*** Begin section ***

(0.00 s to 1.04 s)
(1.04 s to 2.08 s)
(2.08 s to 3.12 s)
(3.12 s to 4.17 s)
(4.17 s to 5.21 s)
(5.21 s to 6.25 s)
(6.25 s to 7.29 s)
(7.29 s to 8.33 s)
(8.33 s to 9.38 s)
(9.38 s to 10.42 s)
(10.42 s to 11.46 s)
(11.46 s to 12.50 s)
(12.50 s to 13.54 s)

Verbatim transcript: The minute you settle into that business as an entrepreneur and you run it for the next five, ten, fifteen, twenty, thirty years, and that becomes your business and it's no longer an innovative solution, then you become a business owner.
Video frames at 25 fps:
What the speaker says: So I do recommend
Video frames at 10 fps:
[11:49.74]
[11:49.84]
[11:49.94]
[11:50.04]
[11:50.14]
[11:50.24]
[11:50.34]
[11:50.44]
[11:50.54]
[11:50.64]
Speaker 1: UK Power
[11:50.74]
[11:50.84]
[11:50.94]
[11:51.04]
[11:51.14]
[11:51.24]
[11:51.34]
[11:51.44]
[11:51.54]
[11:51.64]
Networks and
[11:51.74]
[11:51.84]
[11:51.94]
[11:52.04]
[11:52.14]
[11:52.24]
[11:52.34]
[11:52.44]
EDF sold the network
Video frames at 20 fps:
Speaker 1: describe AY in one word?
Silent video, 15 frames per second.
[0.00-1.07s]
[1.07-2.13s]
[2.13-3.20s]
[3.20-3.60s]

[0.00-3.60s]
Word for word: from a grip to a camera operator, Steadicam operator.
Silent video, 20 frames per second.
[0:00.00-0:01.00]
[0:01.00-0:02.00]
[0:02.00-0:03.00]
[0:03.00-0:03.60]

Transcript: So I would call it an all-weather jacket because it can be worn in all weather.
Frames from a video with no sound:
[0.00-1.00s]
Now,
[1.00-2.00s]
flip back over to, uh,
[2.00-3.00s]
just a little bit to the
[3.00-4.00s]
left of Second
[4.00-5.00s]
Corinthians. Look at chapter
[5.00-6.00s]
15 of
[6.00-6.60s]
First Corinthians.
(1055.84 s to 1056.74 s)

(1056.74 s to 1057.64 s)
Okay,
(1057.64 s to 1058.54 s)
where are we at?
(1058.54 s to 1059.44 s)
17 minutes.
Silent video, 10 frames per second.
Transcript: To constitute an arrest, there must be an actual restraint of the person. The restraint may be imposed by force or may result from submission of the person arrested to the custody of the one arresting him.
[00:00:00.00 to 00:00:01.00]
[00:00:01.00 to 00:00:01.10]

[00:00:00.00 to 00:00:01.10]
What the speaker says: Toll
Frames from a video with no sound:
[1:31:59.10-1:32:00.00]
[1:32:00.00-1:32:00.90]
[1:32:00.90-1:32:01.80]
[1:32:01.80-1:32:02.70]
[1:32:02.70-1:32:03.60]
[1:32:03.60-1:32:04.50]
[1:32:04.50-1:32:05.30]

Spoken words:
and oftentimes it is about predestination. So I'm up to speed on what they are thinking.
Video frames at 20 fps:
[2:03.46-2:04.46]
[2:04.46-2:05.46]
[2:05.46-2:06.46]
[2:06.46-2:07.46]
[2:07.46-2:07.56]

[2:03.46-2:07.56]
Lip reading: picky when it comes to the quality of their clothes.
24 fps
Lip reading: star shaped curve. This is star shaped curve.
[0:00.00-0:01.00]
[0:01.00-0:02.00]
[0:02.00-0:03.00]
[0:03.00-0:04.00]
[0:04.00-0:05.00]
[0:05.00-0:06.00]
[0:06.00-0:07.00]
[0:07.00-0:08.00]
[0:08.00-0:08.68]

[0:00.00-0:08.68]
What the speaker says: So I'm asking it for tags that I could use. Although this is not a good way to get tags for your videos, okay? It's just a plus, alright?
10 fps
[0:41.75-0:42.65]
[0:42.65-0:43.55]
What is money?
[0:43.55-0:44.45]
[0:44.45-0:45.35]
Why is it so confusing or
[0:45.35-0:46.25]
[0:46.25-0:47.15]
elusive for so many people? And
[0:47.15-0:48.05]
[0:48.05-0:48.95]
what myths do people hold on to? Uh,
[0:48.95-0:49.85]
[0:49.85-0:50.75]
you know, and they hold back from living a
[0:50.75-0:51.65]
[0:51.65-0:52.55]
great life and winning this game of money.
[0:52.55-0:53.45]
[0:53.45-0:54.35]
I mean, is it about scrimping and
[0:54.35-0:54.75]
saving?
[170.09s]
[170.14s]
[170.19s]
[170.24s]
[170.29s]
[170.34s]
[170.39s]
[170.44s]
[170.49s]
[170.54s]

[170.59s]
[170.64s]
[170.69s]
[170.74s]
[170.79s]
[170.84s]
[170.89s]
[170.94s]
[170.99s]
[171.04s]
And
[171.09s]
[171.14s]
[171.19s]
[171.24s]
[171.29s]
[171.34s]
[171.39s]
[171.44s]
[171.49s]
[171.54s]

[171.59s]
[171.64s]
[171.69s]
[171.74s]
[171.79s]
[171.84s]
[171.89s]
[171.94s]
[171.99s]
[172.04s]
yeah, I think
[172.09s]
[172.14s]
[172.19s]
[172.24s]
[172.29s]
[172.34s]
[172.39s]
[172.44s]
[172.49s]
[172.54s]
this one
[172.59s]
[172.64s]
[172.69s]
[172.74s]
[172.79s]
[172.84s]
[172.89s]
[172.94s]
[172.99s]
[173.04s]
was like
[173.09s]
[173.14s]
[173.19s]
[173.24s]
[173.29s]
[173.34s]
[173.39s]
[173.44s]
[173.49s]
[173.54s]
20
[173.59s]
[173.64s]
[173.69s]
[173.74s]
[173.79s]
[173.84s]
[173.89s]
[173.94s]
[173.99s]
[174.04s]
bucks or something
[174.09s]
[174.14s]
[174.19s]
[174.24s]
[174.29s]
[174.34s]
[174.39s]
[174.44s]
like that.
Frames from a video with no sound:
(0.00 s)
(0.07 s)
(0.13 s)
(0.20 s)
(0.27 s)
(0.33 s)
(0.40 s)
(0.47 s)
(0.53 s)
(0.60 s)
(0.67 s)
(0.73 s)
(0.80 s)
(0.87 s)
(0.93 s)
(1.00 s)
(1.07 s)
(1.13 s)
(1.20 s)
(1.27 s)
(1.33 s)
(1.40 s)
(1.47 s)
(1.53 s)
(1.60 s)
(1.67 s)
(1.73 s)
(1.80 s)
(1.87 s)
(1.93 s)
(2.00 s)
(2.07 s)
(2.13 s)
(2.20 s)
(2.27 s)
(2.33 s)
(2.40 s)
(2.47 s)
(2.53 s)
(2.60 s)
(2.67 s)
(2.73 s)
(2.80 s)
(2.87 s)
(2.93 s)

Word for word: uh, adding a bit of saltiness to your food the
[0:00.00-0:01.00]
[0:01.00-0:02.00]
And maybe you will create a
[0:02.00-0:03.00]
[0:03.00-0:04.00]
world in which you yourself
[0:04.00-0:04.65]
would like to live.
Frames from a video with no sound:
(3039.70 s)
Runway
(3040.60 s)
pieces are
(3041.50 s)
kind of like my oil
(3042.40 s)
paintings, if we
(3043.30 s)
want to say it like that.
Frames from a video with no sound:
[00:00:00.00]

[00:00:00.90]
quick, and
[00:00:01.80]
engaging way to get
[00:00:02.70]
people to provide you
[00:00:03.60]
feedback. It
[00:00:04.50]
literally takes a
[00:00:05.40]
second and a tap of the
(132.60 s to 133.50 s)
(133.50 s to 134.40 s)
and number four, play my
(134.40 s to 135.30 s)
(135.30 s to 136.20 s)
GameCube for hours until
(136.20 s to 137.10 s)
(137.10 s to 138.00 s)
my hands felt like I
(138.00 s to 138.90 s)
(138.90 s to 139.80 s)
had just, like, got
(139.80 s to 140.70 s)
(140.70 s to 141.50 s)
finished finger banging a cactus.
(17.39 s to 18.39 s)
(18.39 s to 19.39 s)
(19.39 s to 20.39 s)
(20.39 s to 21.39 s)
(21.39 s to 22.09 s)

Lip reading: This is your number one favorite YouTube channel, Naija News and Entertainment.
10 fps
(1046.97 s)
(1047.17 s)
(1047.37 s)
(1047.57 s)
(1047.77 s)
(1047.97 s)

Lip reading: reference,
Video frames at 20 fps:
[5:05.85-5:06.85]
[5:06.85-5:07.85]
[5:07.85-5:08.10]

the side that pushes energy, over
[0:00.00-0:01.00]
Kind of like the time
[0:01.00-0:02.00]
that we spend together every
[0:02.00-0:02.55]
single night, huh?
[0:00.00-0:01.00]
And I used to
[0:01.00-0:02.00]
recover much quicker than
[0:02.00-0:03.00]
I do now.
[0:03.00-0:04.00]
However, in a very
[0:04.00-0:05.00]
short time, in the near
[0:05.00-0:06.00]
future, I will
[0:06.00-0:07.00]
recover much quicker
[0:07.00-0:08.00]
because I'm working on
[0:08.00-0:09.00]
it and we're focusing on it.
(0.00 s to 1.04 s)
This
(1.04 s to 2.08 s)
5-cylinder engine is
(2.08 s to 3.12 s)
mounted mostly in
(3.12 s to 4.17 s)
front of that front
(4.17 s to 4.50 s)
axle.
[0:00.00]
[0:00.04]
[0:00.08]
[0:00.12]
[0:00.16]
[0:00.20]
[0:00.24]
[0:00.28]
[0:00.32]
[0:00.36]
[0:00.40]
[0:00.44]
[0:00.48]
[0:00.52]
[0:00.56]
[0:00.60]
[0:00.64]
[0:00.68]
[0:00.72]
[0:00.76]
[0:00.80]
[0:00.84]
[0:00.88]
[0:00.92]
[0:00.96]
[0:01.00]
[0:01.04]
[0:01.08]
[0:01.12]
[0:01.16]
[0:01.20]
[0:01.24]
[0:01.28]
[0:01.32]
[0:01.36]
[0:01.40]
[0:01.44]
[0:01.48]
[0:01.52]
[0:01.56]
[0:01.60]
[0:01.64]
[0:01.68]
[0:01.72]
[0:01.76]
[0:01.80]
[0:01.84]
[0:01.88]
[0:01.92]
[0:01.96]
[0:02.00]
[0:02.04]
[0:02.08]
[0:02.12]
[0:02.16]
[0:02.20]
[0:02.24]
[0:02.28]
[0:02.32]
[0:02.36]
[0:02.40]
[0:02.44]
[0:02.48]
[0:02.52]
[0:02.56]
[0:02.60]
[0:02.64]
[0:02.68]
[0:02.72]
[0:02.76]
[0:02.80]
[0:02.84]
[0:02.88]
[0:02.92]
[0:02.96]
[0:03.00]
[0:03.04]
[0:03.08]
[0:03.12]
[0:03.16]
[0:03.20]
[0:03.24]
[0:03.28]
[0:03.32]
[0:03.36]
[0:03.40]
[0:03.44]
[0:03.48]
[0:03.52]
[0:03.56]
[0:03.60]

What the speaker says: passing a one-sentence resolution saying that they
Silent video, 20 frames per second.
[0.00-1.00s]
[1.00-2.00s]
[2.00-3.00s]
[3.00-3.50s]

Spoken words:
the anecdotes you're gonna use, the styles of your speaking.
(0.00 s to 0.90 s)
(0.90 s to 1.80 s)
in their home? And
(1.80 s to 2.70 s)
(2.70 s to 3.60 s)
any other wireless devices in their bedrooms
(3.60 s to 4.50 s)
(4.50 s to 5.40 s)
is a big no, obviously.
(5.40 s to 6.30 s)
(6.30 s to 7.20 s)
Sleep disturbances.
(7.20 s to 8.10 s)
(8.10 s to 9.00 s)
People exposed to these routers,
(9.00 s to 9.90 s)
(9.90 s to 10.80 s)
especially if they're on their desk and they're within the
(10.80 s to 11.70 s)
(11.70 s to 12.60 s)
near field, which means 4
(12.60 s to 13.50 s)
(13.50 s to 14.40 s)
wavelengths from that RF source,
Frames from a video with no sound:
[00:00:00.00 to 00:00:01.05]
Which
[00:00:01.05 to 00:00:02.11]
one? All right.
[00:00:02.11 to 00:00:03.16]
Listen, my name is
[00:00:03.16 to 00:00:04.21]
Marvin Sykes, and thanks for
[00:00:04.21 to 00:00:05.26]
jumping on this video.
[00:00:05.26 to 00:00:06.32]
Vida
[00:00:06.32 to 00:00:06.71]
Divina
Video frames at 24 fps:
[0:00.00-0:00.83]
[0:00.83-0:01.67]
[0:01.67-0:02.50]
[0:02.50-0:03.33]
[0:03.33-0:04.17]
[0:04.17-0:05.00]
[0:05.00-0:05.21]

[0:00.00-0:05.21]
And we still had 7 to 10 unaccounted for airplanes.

*** End section ***

■ Exercise aim ■
From the listing above, return each line with the word "reading".

■ Response area ■
Lip reading: picky when it comes to the quality of their clothes.
Lip reading: star shaped curve. This is star shaped curve.
Lip reading: This is your number one favorite YouTube channel, Naija News and Entertainment.
Lip reading: reference,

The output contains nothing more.